А леса! Обширные влажные леса родных каштанов, под сенью которых бегут настоящие ручьи ключевой воды, и почва – земля, покрытая ковром свежего моха и шелковистых трав!.. Ему казалось, он почувствует себя лучше, просто увидев клочок мшистой земли вместо бесконечного сухого песка, приносимого ветром из пустыни.
А милая деревня! В своих грезах он словно бы парил над ней, замечая сначала сверху старую церковь, припорошенную снегом; колокол, призывающий, верно, на молитву Angelus (ведь было семь часов вечера), и рядом – родительская хижина! И все это покрыто голубоватой дымкой, пронизанной бледным светом луны, – вечера в декабре холодные.
Возможно ли такое? В это самое мгновение и в этот час, вместе с тем, что окружает его здесь, существует и родной край, причем наяву, а не только в воспоминании, и туда можно поехать – не так уж далеко.
Что поделывают бедные старики сейчас, когда он о них думает? Наверняка сидят у огонька перед большим очагом, где весело пылают собранные в лесу ветки.
Жан вспоминал знакомую с детства маленькую лампу, помогавшую коротать зимние вечера, старую мебель, уснувшую на табуретке кошку. И среди милых сердцу вещей пытался представить себе дорогих хозяев хижины.
Сейчас около семи!

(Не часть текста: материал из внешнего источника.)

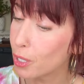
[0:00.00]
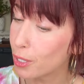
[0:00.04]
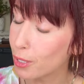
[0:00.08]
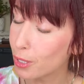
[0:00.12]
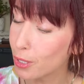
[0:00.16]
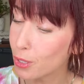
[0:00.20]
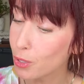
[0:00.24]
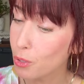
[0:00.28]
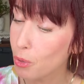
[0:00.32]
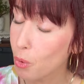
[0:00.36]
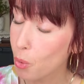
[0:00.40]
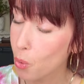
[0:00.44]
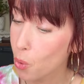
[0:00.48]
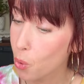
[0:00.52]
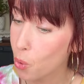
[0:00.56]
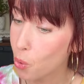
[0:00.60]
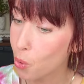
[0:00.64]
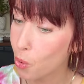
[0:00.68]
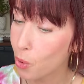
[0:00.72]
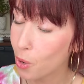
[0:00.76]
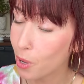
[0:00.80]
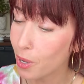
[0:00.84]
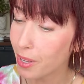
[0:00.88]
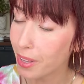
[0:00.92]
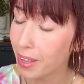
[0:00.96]
is
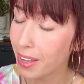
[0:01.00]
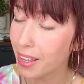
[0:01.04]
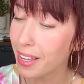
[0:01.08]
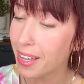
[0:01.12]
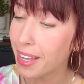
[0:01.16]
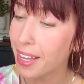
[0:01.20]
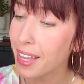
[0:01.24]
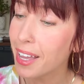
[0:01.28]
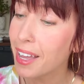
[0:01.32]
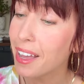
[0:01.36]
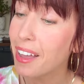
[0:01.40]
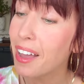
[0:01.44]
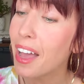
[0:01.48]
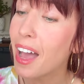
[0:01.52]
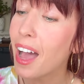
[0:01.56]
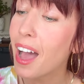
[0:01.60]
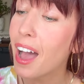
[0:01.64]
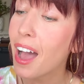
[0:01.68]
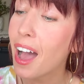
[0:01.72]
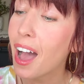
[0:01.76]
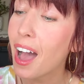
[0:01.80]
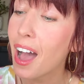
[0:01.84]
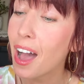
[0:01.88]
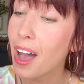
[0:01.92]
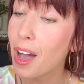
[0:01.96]

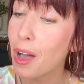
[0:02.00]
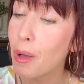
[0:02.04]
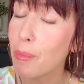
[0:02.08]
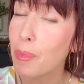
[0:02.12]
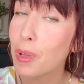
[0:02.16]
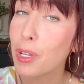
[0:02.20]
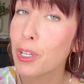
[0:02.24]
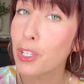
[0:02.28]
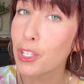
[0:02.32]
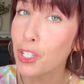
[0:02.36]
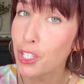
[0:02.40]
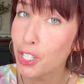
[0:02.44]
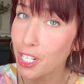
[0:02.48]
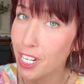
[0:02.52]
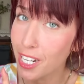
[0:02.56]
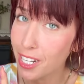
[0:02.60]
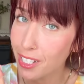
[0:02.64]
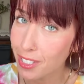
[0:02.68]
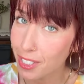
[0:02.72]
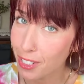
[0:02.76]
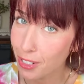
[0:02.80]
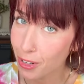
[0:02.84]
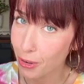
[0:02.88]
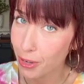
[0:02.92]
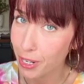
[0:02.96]
um,
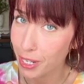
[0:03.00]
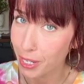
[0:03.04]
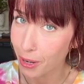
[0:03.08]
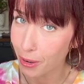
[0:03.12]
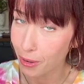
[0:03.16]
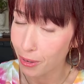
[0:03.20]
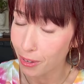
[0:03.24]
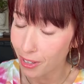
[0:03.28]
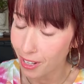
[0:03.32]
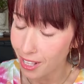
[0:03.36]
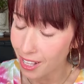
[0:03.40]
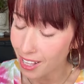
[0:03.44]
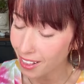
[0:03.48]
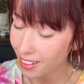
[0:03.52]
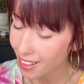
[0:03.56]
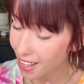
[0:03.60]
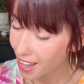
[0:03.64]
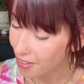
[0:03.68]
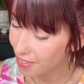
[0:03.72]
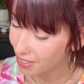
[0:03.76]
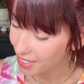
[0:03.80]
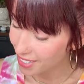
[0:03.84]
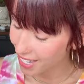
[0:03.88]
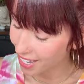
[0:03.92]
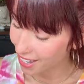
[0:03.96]
she's a dirty girl,
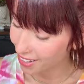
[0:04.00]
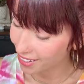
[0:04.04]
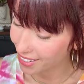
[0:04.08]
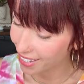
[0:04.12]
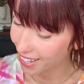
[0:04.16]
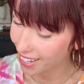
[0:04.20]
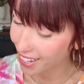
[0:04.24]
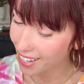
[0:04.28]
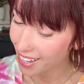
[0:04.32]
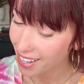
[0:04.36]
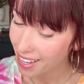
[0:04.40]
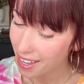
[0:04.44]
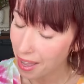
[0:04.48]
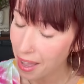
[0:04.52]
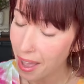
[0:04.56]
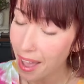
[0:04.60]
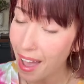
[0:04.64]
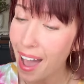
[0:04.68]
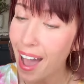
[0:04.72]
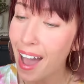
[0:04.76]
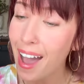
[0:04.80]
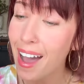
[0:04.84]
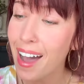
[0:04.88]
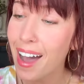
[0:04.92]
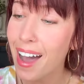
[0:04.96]
let me tell you.
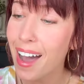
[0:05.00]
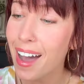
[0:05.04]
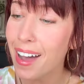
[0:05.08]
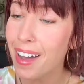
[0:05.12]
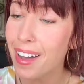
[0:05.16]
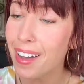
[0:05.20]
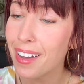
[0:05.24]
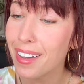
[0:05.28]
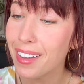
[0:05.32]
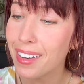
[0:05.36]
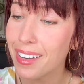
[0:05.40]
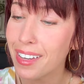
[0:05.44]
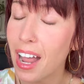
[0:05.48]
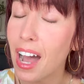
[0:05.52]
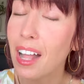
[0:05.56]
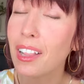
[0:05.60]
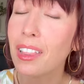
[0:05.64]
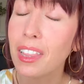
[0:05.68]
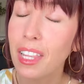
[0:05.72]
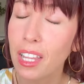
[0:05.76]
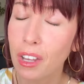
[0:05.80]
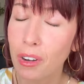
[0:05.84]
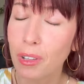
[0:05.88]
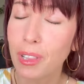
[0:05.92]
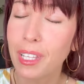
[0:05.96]
Uh, not
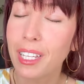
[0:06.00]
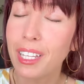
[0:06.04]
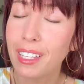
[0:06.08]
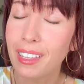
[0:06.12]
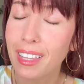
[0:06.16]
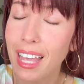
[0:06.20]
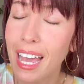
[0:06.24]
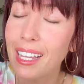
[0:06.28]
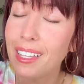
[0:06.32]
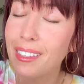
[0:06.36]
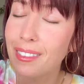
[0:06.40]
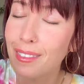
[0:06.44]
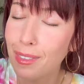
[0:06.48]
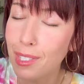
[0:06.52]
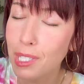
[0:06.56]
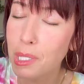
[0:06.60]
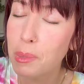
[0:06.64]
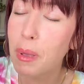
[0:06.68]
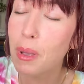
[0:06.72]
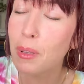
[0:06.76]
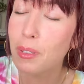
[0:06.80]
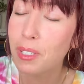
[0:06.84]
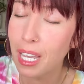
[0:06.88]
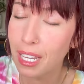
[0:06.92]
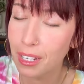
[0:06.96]
literally like
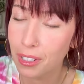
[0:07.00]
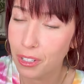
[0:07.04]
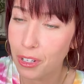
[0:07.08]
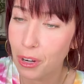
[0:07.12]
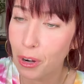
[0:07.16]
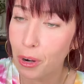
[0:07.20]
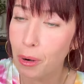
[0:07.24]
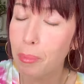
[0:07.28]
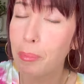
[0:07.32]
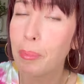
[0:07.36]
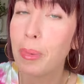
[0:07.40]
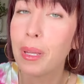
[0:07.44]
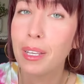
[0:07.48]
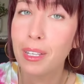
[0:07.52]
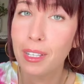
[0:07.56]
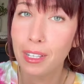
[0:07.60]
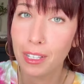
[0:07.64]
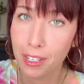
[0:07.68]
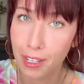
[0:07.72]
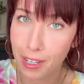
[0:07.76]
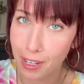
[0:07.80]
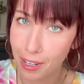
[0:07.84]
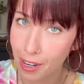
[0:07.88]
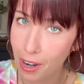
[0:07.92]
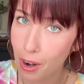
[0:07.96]
smells like dirt, but
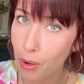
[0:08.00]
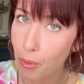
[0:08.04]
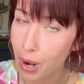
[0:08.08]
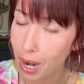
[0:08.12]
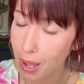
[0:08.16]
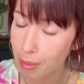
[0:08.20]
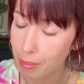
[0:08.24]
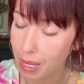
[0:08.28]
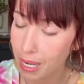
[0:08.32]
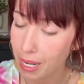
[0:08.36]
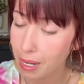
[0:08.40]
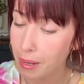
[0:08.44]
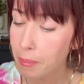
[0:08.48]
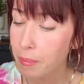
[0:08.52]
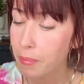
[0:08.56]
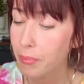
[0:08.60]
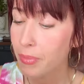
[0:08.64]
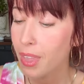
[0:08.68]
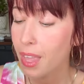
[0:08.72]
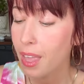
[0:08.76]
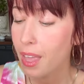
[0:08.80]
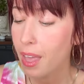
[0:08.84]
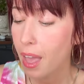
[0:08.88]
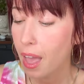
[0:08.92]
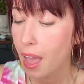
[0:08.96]
you know what I mean.
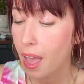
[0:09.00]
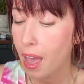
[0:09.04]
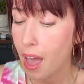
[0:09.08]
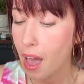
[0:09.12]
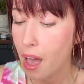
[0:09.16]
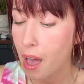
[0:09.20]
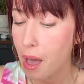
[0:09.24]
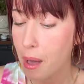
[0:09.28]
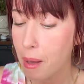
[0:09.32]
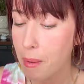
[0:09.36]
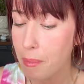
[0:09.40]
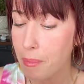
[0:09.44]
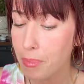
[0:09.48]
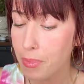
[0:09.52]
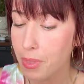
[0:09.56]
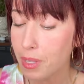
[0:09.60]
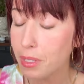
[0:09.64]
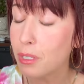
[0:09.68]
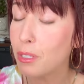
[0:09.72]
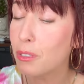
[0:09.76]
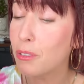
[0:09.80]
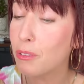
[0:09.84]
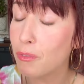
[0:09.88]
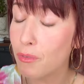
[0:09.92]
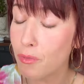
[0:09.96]
Um,
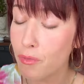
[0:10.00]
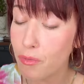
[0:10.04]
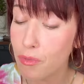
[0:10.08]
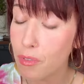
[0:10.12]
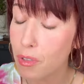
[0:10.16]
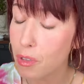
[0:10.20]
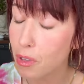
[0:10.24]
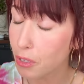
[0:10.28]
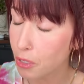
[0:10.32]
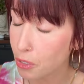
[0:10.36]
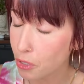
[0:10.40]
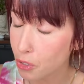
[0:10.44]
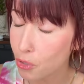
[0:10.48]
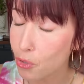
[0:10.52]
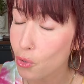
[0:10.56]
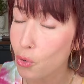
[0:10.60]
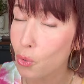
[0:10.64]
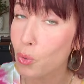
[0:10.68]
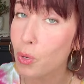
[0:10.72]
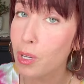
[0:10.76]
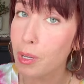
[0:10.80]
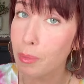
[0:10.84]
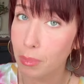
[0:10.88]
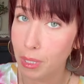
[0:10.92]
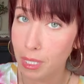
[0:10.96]
this is
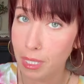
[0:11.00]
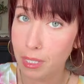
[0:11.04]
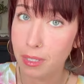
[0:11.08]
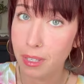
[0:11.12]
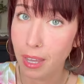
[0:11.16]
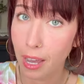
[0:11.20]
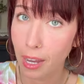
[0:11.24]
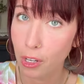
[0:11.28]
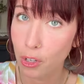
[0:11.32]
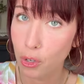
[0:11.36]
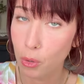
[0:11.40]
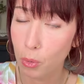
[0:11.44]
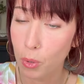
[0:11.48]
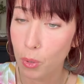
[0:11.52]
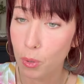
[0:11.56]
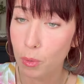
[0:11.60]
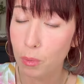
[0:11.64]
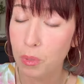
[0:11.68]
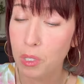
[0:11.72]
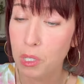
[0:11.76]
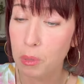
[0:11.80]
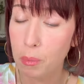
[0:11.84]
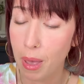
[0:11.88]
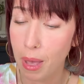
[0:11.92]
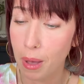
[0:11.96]
extremely sexual
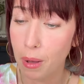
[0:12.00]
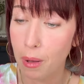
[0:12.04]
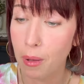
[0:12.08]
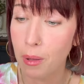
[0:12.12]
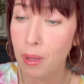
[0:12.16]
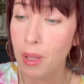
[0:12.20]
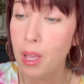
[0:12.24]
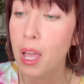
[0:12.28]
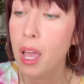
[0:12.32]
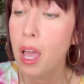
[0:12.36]
smell.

Ну конечно, закончив ужин, они сидят у огня – оба, верно, постарели, – отец в своей привычной позе: подперев рукой красивую седую голову – голову бывшего кирасира, ставшего горцем; а мать, возможно, вяжет – большие спицы быстро скользят в ее добрых, проворных, трудолюбивых руках – или прядет кудель.
А Жанна? Почему бы и ей не оказаться у них! Какой она теперь стала? Изменилась и еще больше похорошела, – написали ему. Какое у нее лицо? Ведь она уже взрослая девушка.
Рядом с красавцем спаги в красной куртке сидела Фату-гэй с высокой прической, унизанной янтарем и медными бляшками.
Спустилась ночь, а на пустынной площади маленькие негритянки по-прежнему гонялись друг за другом, то и дело мелькая в темноте: одна – голышом, две других – в длинных развевающихся бубу, похожие на белых летучих мышей. Холодный ветер подбадривал девочек, и они продолжали бегать, совсем как наши молоденькие кошечки, которые резвятся, когда дует восточный суховей, предвестник стужи.
IV
НРАВОУЧИТЕЛЬНОЕ ОТСТУПЛЕНИЕ ПО ПОВОДУ МУЗЫКИ И КАТЕГОРИИ ЛЮДЕЙ, ИМЕНУЕМЫХ ГРИОТАМИ
Музыкальное искусство доверено в Судане сословию людей, именуемых гриотами, из поколения в поколение они становятся странствующими музыкантами и сочинителями героических песен.
Гриотам вменяется в обязанность бить в тамтамы во время негритянского праздника – бамбулы – и воспевать добродетели почитаемых особ.
Если какой-нибудь вождь пожелает услышать хвалебную песнь в свою честь, он зовет гриотов, те рассаживаются перед ним на песке и тут же начинают прославлять его пронзительными голосами, сочиняя на ходу стихи и аккомпанируя себе на маленькой самодельной гитаре, струны которой натянуты на кожу змеи.
Гриоты – это самые философичные и самые ленивые люди на свете; они ведут бродячий образ жизни и никогда не думают о завтрашнем дне.
От деревни к деревне бредут они сами по себе или следуют за великими вождями армий, получая милостыню то тут, то там, и всюду их считают изгоями, как цыган в Европе, а порою осыпают золотом и милостями, как у нас куртизанок; при жизни им воспрещается участие в религиозных церемониях, а после смерти – захоронение на общем кладбище.
У гриотов есть грустные романсы с туманными и загадочными словами; героические песни, напоминающие своею монотонностью речитатив, а скандированным, энергичным ритмом – военный марш; полные огня танцевальные мотивы; любовные песни с их неукротимой страстью, в которых слышатся исступленные звериные вопли. Однако все мелодии негритянской музыки похожи друг на друга; как у очень примитивных народов, они состоят из коротких, печальных музыкальных фраз, своего рода неровных гамм, начинающихся с самых высоких нот человеческого голоса и внезапно спускающихся до крайних низов, превращаясь в унылое завывание.
Негритянки много поют за работой или во время томной полудремы в послеобеденные часы. У песни нубийских женщин, звучащей средь безграничной полуденной тишины, еще более гнетущей чем наша, французская деревенская, у этой песни, которая сливается с нескончаемым стрекотом кузнечиков, есть свое очарование.